Sur le plan scolaire et technologique, on dit souvent des jeunes de cette génération qu’ils sont nés dans la technologie, mais pour certains, ce n’était pas si facile. Pourtant, ils ont eux aussi su s’adapter à cette nouvelle réalité qu’a été l’enseignement à distance avec l’aide de leurs parents (qui ont, pour beaucoup, ajouté une corde à leur arc déjà bien garni : faire l’école à la maison), de leurs frères et sœurs et de leurs enseignants. Ils se sont également adaptés aux informations changeantes et parfois contradictoires qu’ils ont reçues. Il a d’abord été dit qu’ils pouvaient voir la fermeture des écoles comme des vacances, pour ensuite se faire suggérer de continuer à faire des travaux scolaires tels que les trousses ministérielles, pour ensuite apprendre que leurs cours allaient reprendre en ligne. Malgré tout, leur présence et leur participation aux activités proposées peuvent être soulignées.
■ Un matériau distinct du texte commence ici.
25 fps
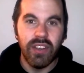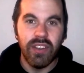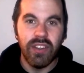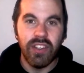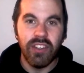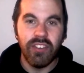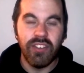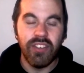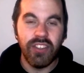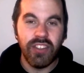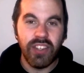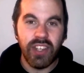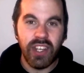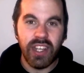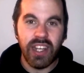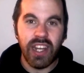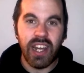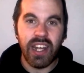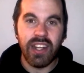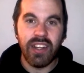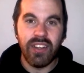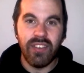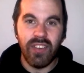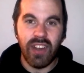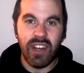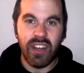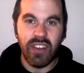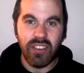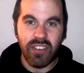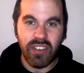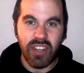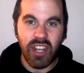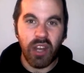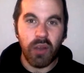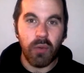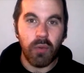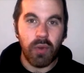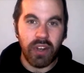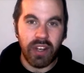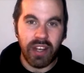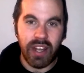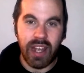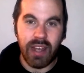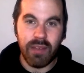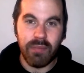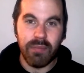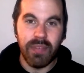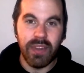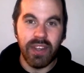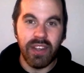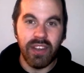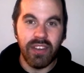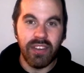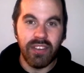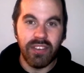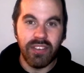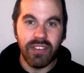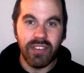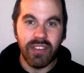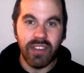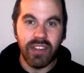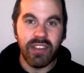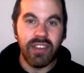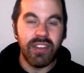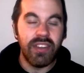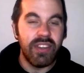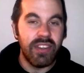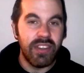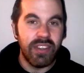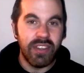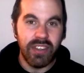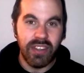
If you see that, you understand what happens, and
Par contre, rien ne remplace l’expérience réelle
Si je trouve important de retenir la capacité d’adaptation des enseignants et des jeunes, par contre, je retiens aussi que l’expérience réelle d’être à l’école, d’observer les jeunes, de donner et de recevoir de la rétroaction, de vérifier adéquatement la compréhension des élèves et beaucoup de ces autres actions du quotidien sont difficilement remplaçables, même par l’enseignement à distance. En effet, si la réponse a été majoritairement positive dans mon cas, j’ai malheureusement l’impression que ce mode d’apprentissage ne convenait pas à tous les élèves, notamment à ceux qui étaient en grande difficulté. J’en ai vu quelques-uns baisser les bras. J’ai aussi vu des jeunes qui avaient besoin d’un accompagnement, d’un enseignement plus soutenu, être davantage laissés à eux-mêmes dans tout cela. Le maintien du lien, de la communication, l’art d’aller «chercher» les élèves s’est avéré plus difficile derrière l’écran d’ordinateur ou derrière le téléphone.
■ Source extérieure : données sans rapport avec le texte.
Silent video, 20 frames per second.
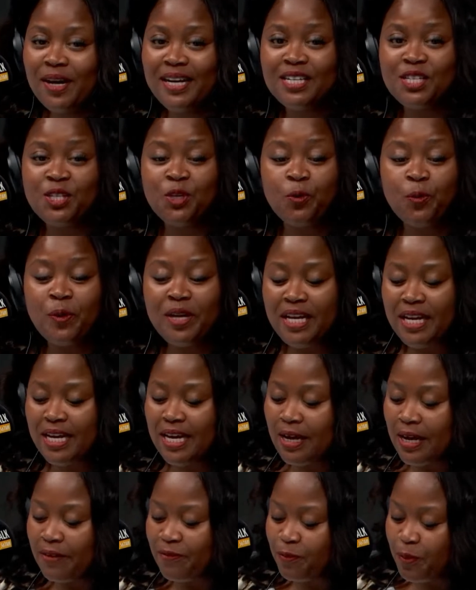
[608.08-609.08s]
right, so
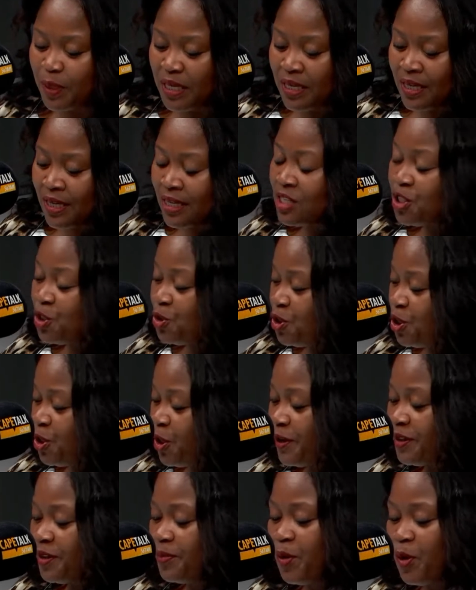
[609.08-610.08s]
we have been in
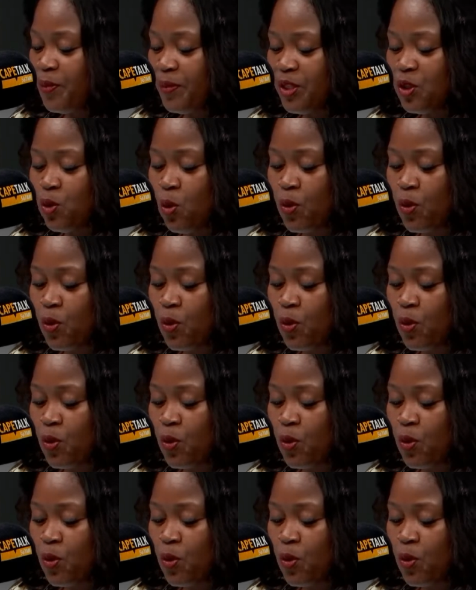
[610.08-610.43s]
studio at the moment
L’impact du confinement sur la vie sociale des jeunes
Alors que nous en connaissons peu sur les effets psychologiques de la COVID et du confinement du printemps, il est certain que pour les jeunes comme pour les adultes, cette période n’a pas toujours été facile. Pour les enfants et les adolescents notamment, la fermeture des écoles a certainement affecté grandement leur vie. En effet, malgré nos efforts de faire les cours les plus captivants qui soient, pour beaucoup de jeunes, l’école est avant tout le cœur de leur vie sociale. C’est au sein de ces différents groupes d’amis ou de connaissances qu’ils construisent leur personnalité et leur identité, qu’ils en découvrent davantage sur eux-mêmes et sur le monde. Quels effets aura eu le confinement sur ces jeunes? Que restera-t-il du passage de la COVID dans leur vie? À quoi ressembleront cette nouvelle année scolaire et les retrouvailles tant attendues avec leurs pairs?